▶ **How to complete this task**: Each entry is to be retyped without alteration, and no picture is to be included.

▶ **Information provided**:
━━━━
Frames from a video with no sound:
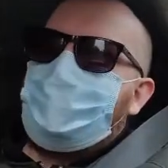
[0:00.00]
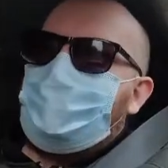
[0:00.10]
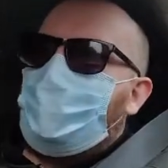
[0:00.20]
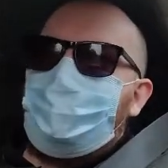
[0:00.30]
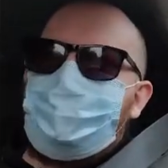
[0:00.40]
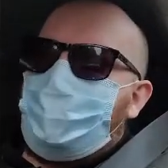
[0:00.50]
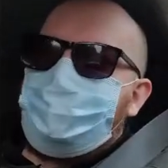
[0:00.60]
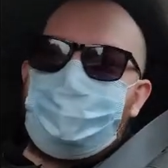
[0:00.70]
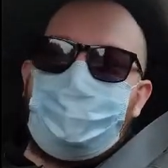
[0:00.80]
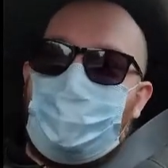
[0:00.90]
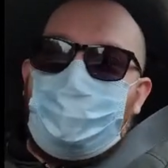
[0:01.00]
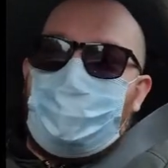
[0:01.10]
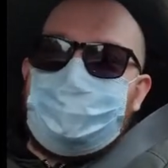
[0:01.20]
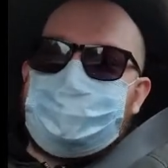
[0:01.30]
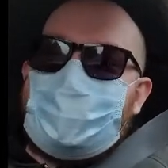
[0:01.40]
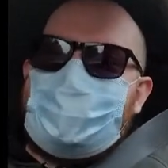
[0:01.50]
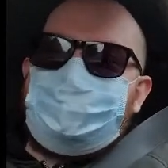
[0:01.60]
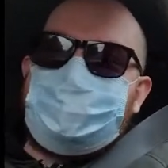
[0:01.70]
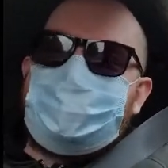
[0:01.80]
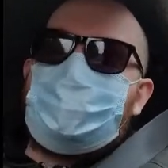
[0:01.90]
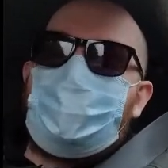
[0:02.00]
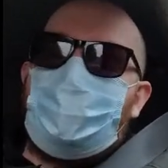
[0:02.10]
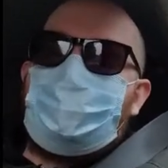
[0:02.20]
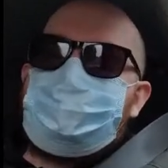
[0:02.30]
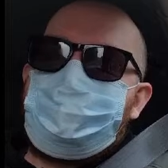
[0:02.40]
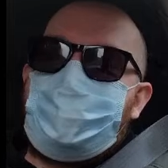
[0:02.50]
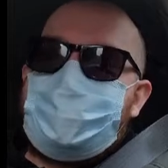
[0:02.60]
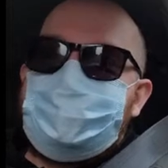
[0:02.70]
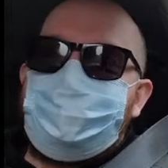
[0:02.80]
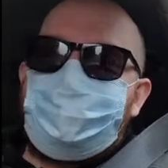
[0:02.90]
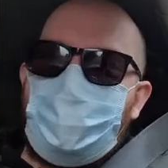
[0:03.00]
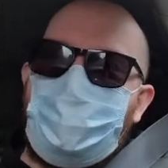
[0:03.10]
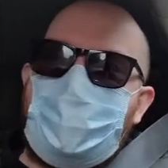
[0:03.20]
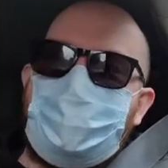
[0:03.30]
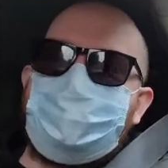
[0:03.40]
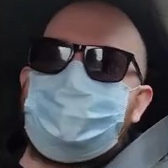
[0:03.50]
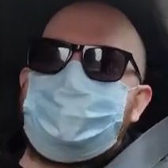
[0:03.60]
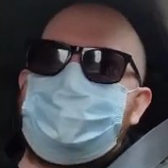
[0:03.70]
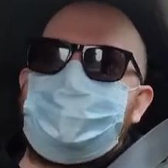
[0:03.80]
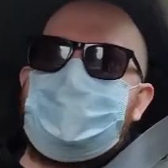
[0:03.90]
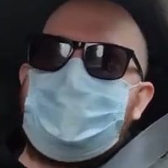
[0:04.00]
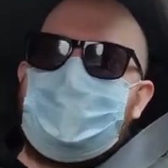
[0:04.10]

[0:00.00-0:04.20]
Not once, and I've still got 94 miles,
━━━━
▶ **Exercise response**:
Frames from a video with no sound:
[0:00.00]
[0:00.10]
[0:00.20]
[0:00.30]
[0:00.40]
[0:00.50]
[0:00.60]
[0:00.70]
[0:00.80]
[0:00.90]
[0:01.00]
[0:01.10]
[0:01.20]
[0:01.30]
[0:01.40]
[0:01.50]
[0:01.60]
[0:01.70]
[0:01.80]
[0:01.90]
[0:02.00]
[0:02.10]
[0:02.20]
[0:02.30]
[0:02.40]
[0:02.50]
[0:02.60]
[0:02.70]
[0:02.80]
[0:02.90]
[0:03.00]
[0:03.10]
[0:03.20]
[0:03.30]
[0:03.40]
[0:03.50]
[0:03.60]
[0:03.70]
[0:03.80]
[0:03.90]
[0:04.00]
[0:04.10]

[0:00.00-0:04.20]
Not once, and I've still got 94 miles,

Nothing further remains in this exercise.